"net send" vulnerability behind firewall 1

[toryman]

I am an end-user in a huge corporate network. It has just come to the attention of our IT dept that we have been using "net send" (for years) to communicate with coworkers when their phone is busy, etc.

The IT dept has disabled net send per "hardening guidelines." I located this guideline and could not, for sure, determine whether it was talking about dmz and desktops or just dmz.

So, my question is:
If net-bios and other related ports are blocked at the firewall, is it reasonably safe for end-users to have these ports listening; to enable workstation and messenger so they can use "net send?"
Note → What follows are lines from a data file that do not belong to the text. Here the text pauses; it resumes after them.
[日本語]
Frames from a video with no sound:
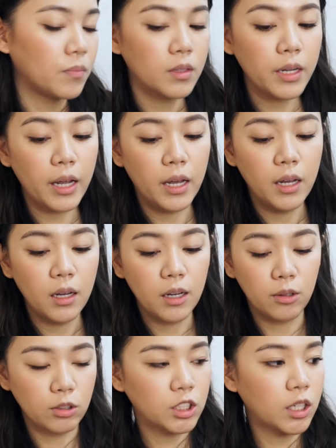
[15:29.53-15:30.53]
で
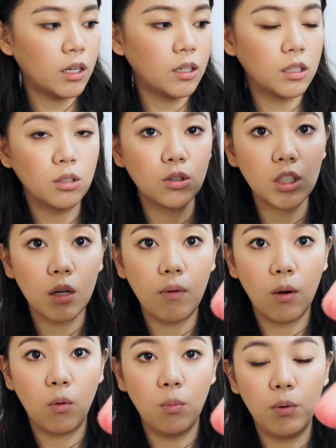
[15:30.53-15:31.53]
えっと、使い方として
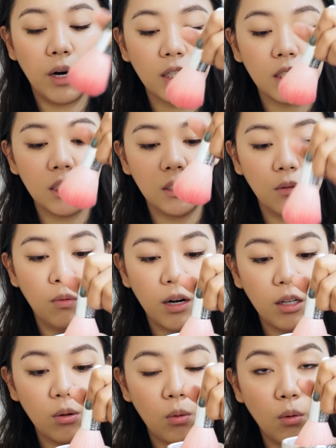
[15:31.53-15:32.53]
はこうブラシ
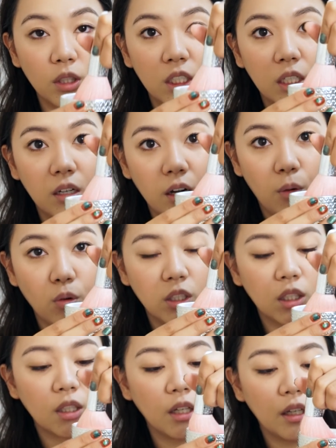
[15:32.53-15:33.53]
割とこうしっかり押
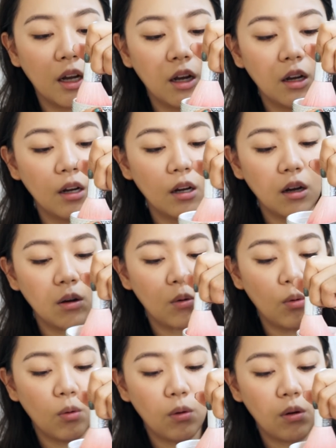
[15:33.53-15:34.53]
し付けて
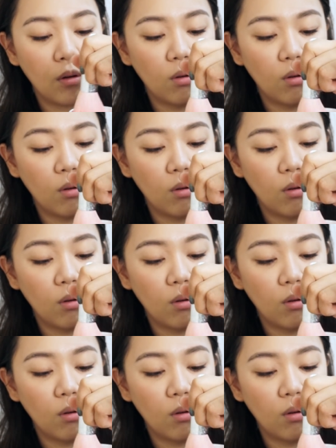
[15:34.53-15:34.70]
こう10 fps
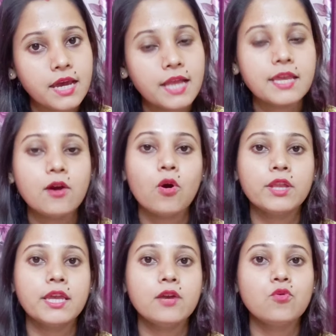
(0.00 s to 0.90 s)
সেখানে
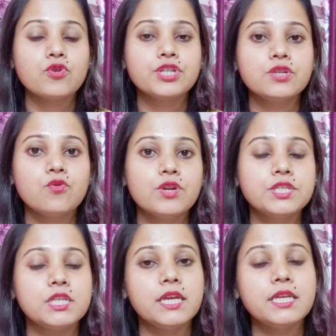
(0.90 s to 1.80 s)
অনেকে কোশ্চেন
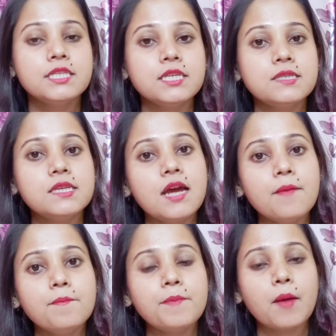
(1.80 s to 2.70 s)
করেছিলে যে
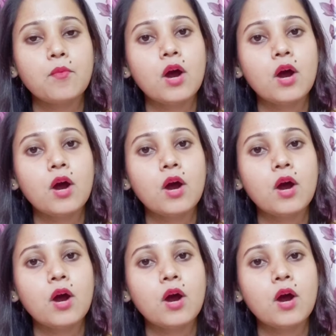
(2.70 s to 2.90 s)
সিরামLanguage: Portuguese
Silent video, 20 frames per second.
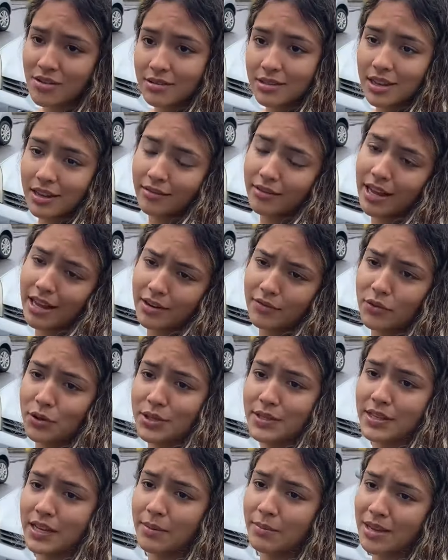dizendo que era
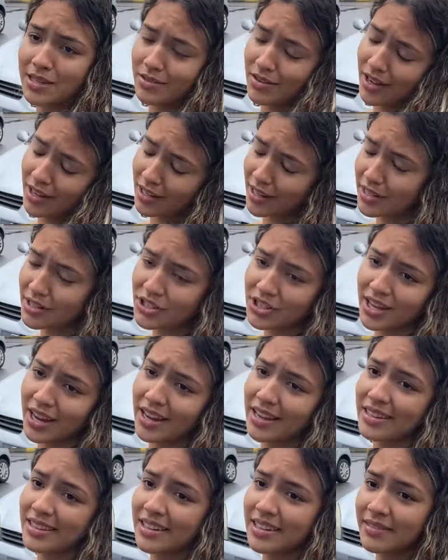você, mas eu não
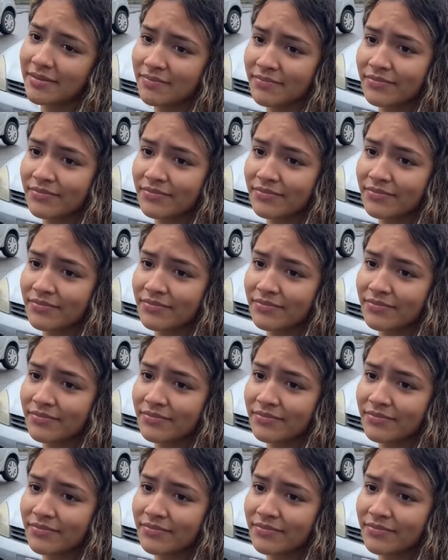acreditei, né?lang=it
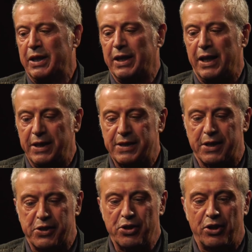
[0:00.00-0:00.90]
che in
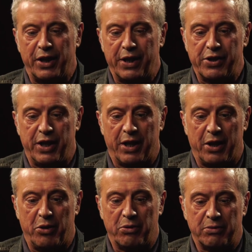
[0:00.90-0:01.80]
stazione
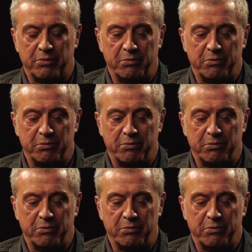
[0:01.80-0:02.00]
c'era un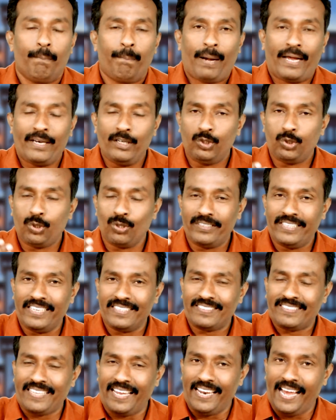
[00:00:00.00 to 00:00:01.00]
పరిశుద్ధ
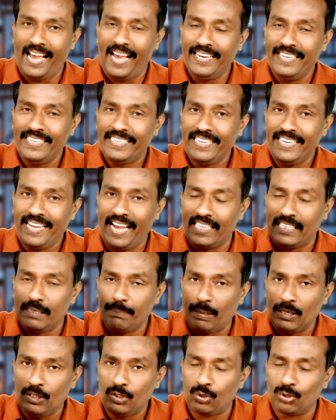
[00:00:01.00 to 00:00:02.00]
స్థలానికి అతి
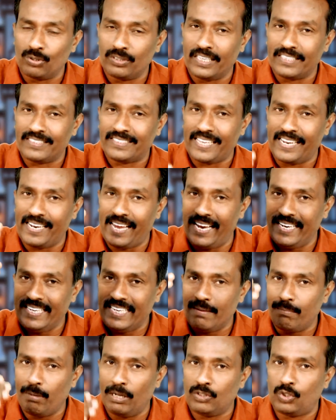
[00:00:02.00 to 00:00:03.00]
పరిశుద్ధ
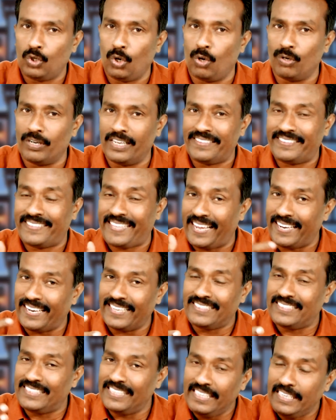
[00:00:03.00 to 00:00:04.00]
స్థలానికి మధ్యలో ఉన్న తెర
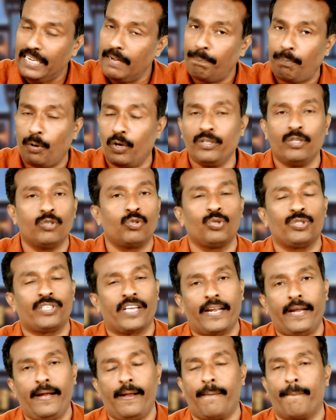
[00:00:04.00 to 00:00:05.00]
చినిగిపోయింది
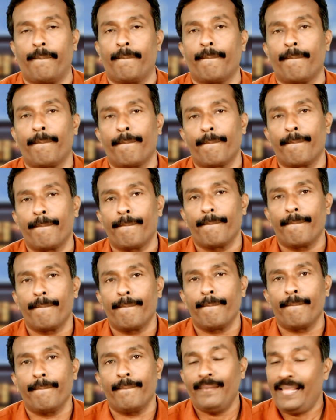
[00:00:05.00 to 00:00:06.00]
చూసారా
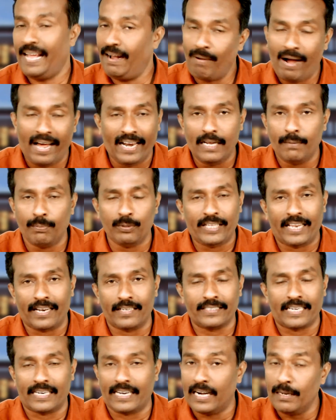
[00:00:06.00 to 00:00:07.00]
దేవాలయపు తెర
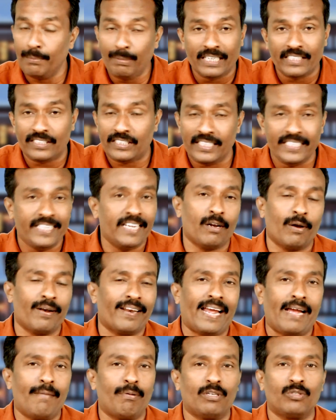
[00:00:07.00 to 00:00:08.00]
నడిమికి చినిగిన
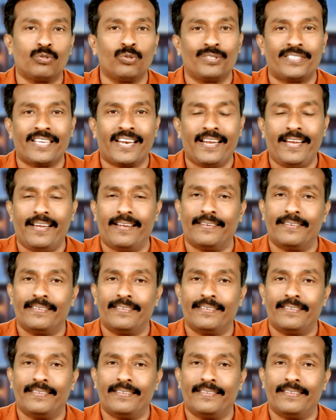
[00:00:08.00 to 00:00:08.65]
రాయబడింది చూసారాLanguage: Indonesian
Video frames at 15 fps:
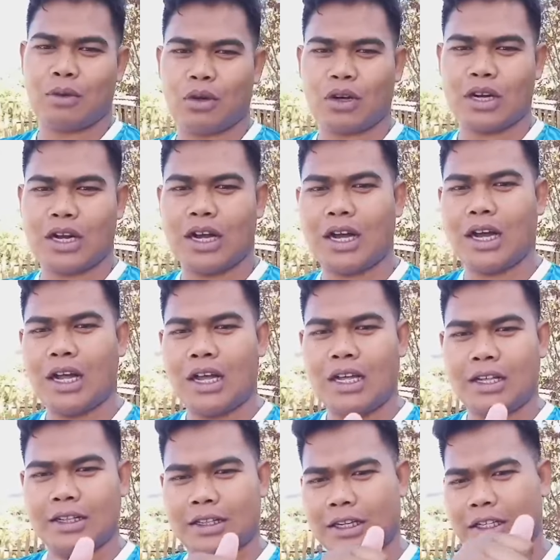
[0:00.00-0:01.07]
Semoga
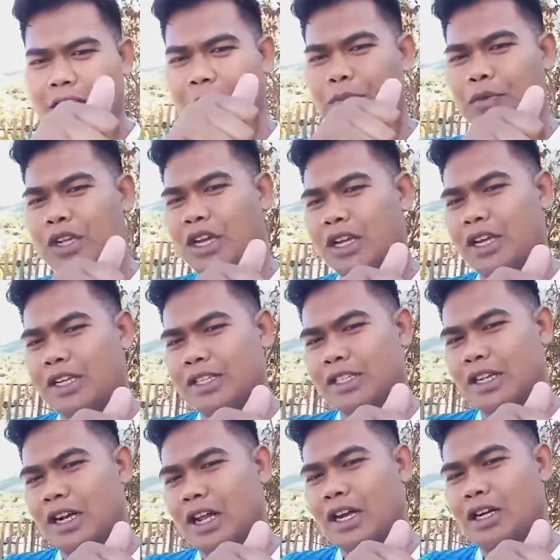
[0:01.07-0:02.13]
tetap
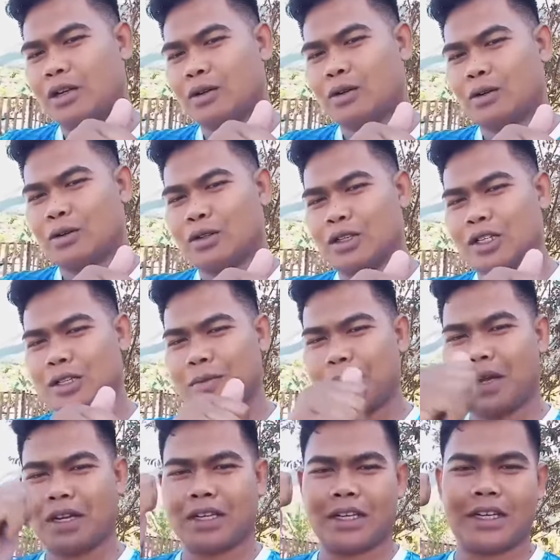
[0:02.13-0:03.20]
jaya selalu.
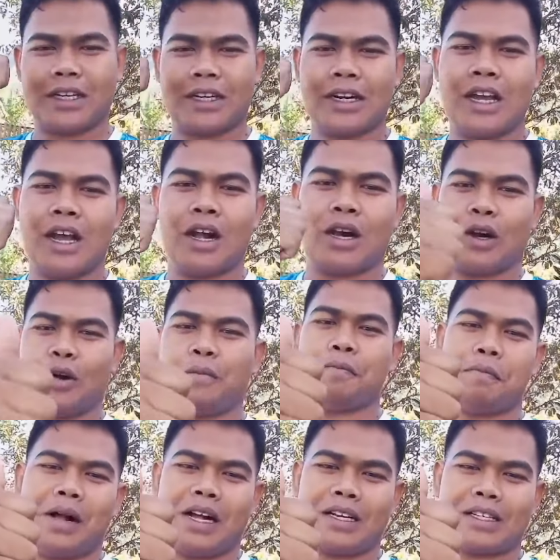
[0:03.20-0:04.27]
Semakin
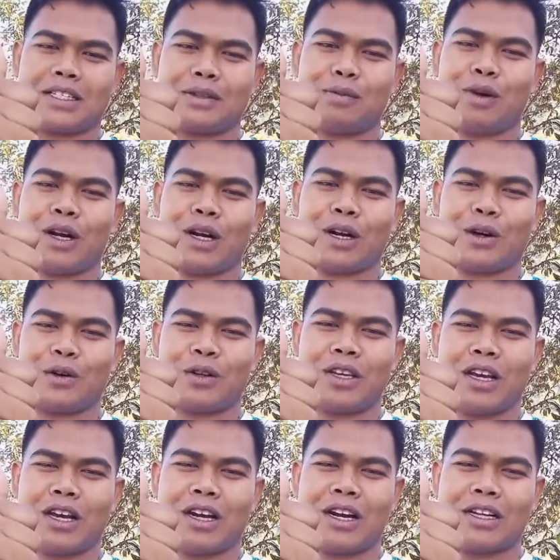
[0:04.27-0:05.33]
kompak semua
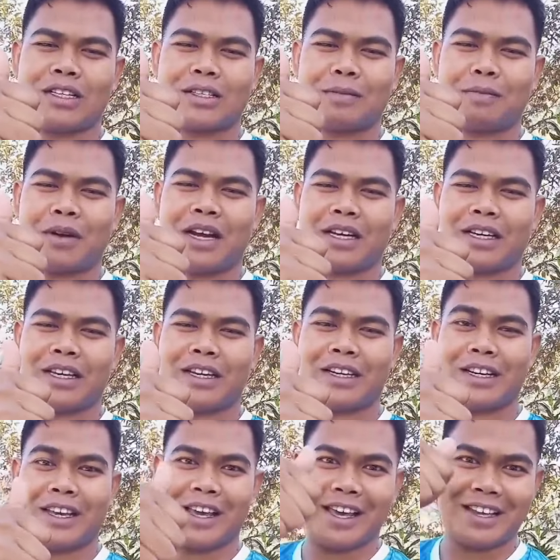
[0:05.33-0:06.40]
krunya dan
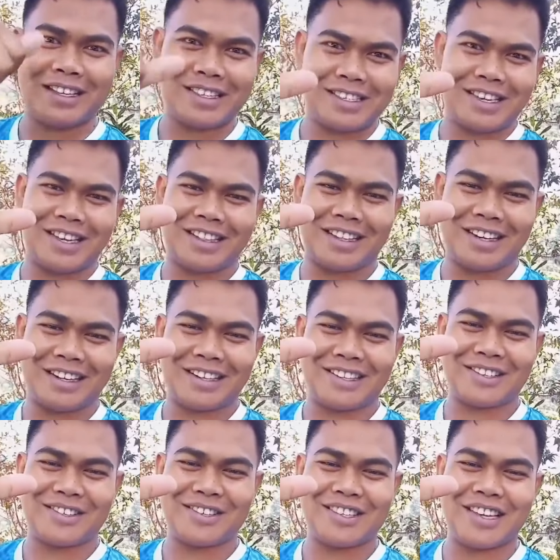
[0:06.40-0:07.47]
semakin kece
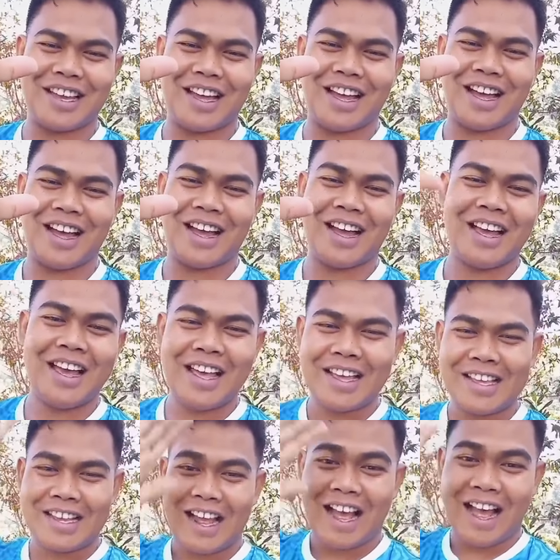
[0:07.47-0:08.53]
tentunya.
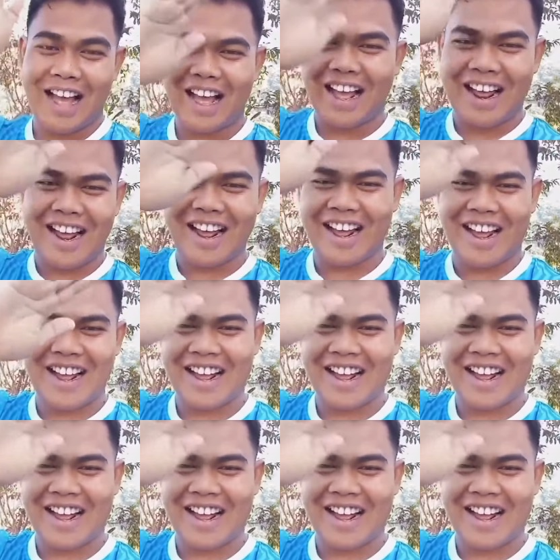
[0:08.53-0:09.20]
Ha.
A link to the answer will be as appreciated as the answer in this forum. Thanks.

 

[Grenage]

If the firewall is blocking the appropriate port then you will be safe from external misuse. It won't stop internal programs or spyware from abusing it though.

There is of course always the chance that they are stopping the messenger service so that you are forced to use e-mail instead (which is usually logged).


Carlsberg don't run I.T departments, but if they did they'd probably be more fun.

 

[tfg13]

Grenage,
Utilizing the net send feature will indeed create a log entry. The application log captures info on the "receiving" PC.

 

[Grenage]

True, but it's a lot easier if it's all in one place!


Carlsberg don't run I.T departments, but if they did they'd probably be more fun.